### Given entries

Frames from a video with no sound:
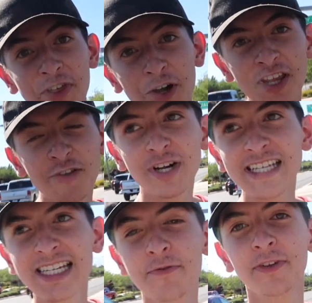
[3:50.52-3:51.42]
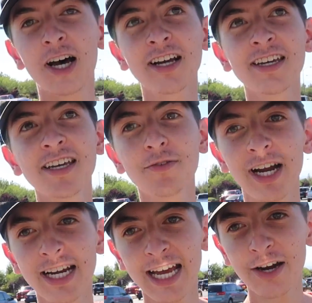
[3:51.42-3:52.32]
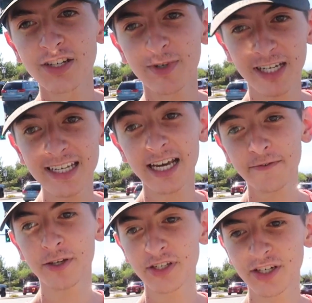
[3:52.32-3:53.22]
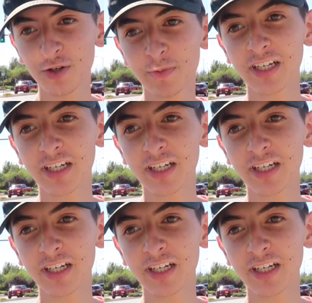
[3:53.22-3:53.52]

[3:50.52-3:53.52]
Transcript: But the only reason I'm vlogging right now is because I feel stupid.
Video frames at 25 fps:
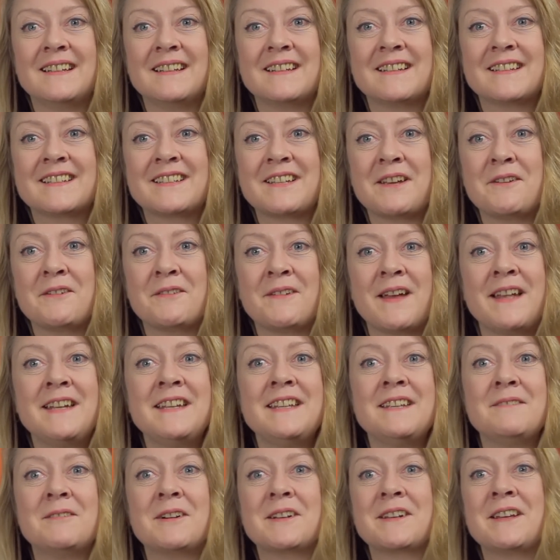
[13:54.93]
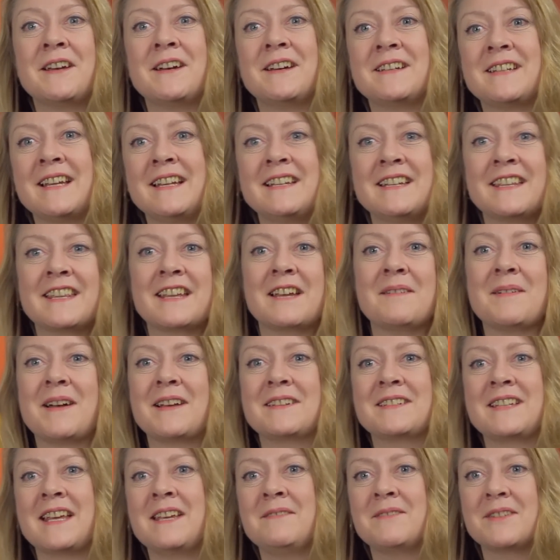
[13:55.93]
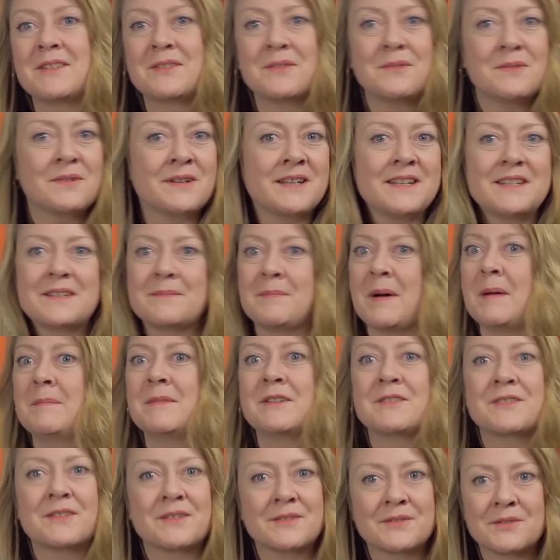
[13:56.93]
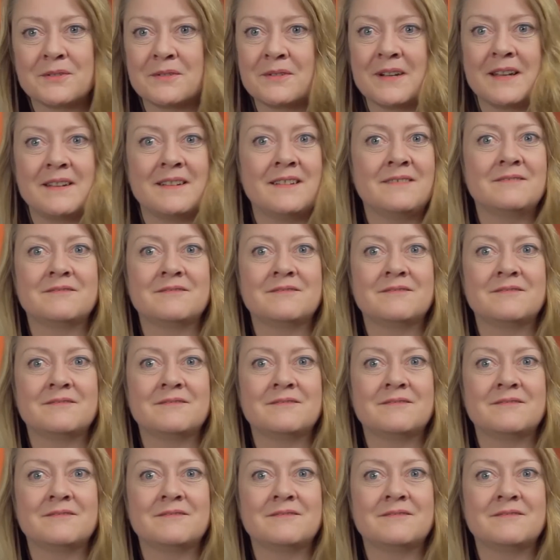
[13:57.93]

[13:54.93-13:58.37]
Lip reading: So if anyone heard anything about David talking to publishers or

######

## Instructions to follow
Before duplicating the entries above, strip out the pictures and keep the rest exact.

## Written response
Frames from a video with no sound:
[3:50.52-3:51.42]
[3:51.42-3:52.32]
[3:52.32-3:53.22]
[3:53.22-3:53.52]

[3:50.52-3:53.52]
Transcript: But the only reason I'm vlogging right now is because I feel stupid.
Video frames at 25 fps:
[13:54.93]
[13:55.93]
[13:56.93]
[13:57.93]

[13:54.93-13:58.37]
Lip reading: So if anyone heard anything about David talking to publishers or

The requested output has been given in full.